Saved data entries
#####
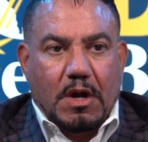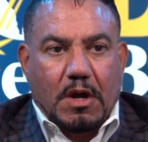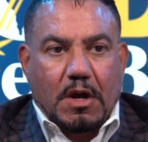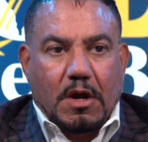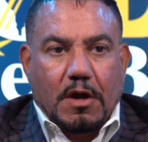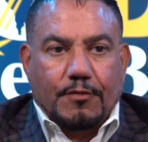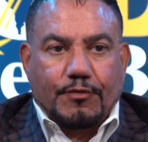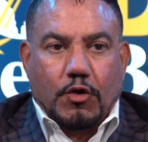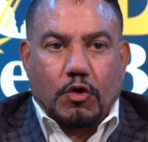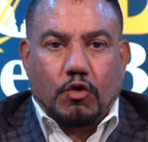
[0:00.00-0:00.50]

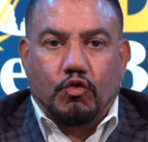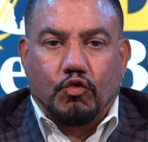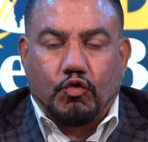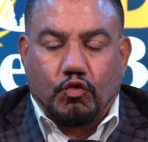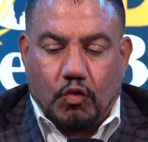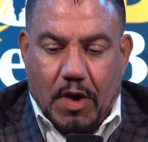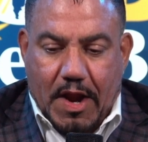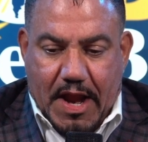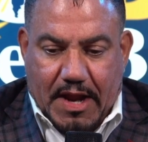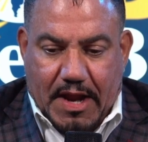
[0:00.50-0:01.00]
They're
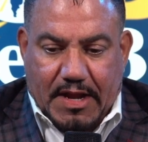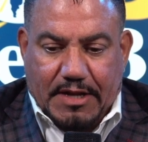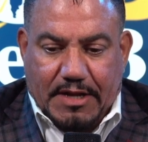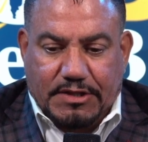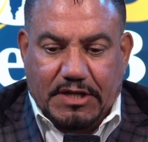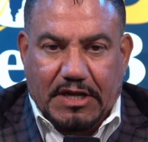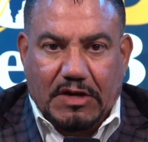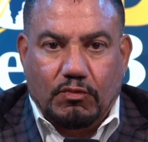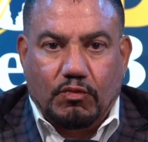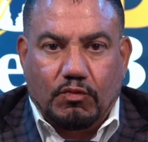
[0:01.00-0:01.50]
great at
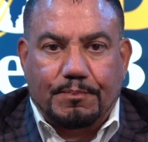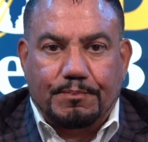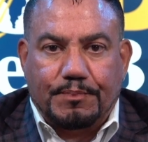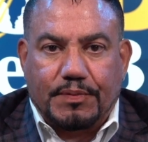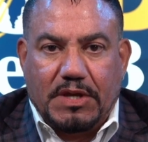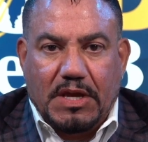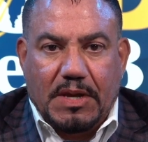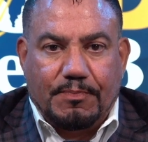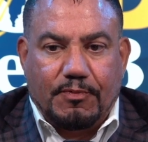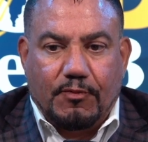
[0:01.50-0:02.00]
dealing with
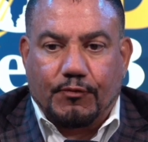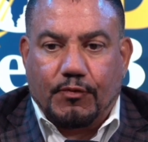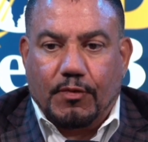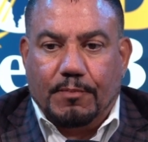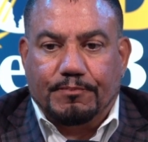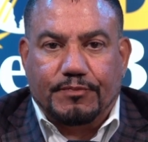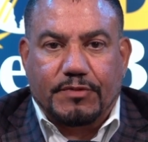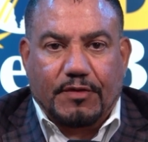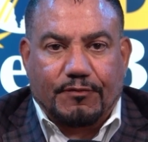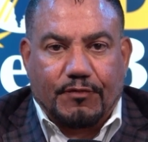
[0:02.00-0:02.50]
people
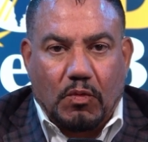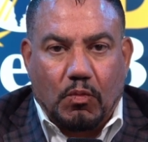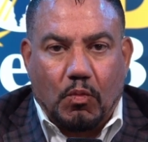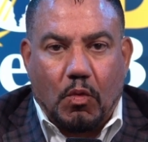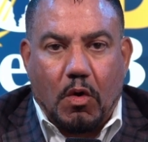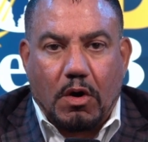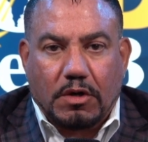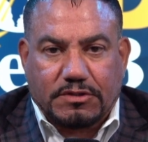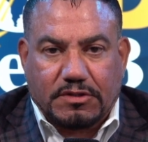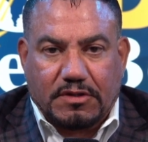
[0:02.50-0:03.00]
from different
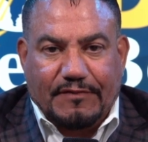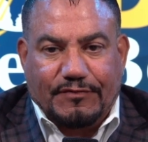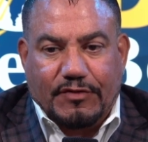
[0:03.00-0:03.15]
walks of life.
#####
■ **The problem**:
Copy out the records exactly. Do not include the pictures.

■ **Task response**:
[0:00.00-0:00.50]

[0:00.50-0:01.00]
They're
[0:01.00-0:01.50]
great at
[0:01.50-0:02.00]
dealing with
[0:02.00-0:02.50]
people
[0:02.50-0:03.00]
from different
[0:03.00-0:03.15]
walks of life.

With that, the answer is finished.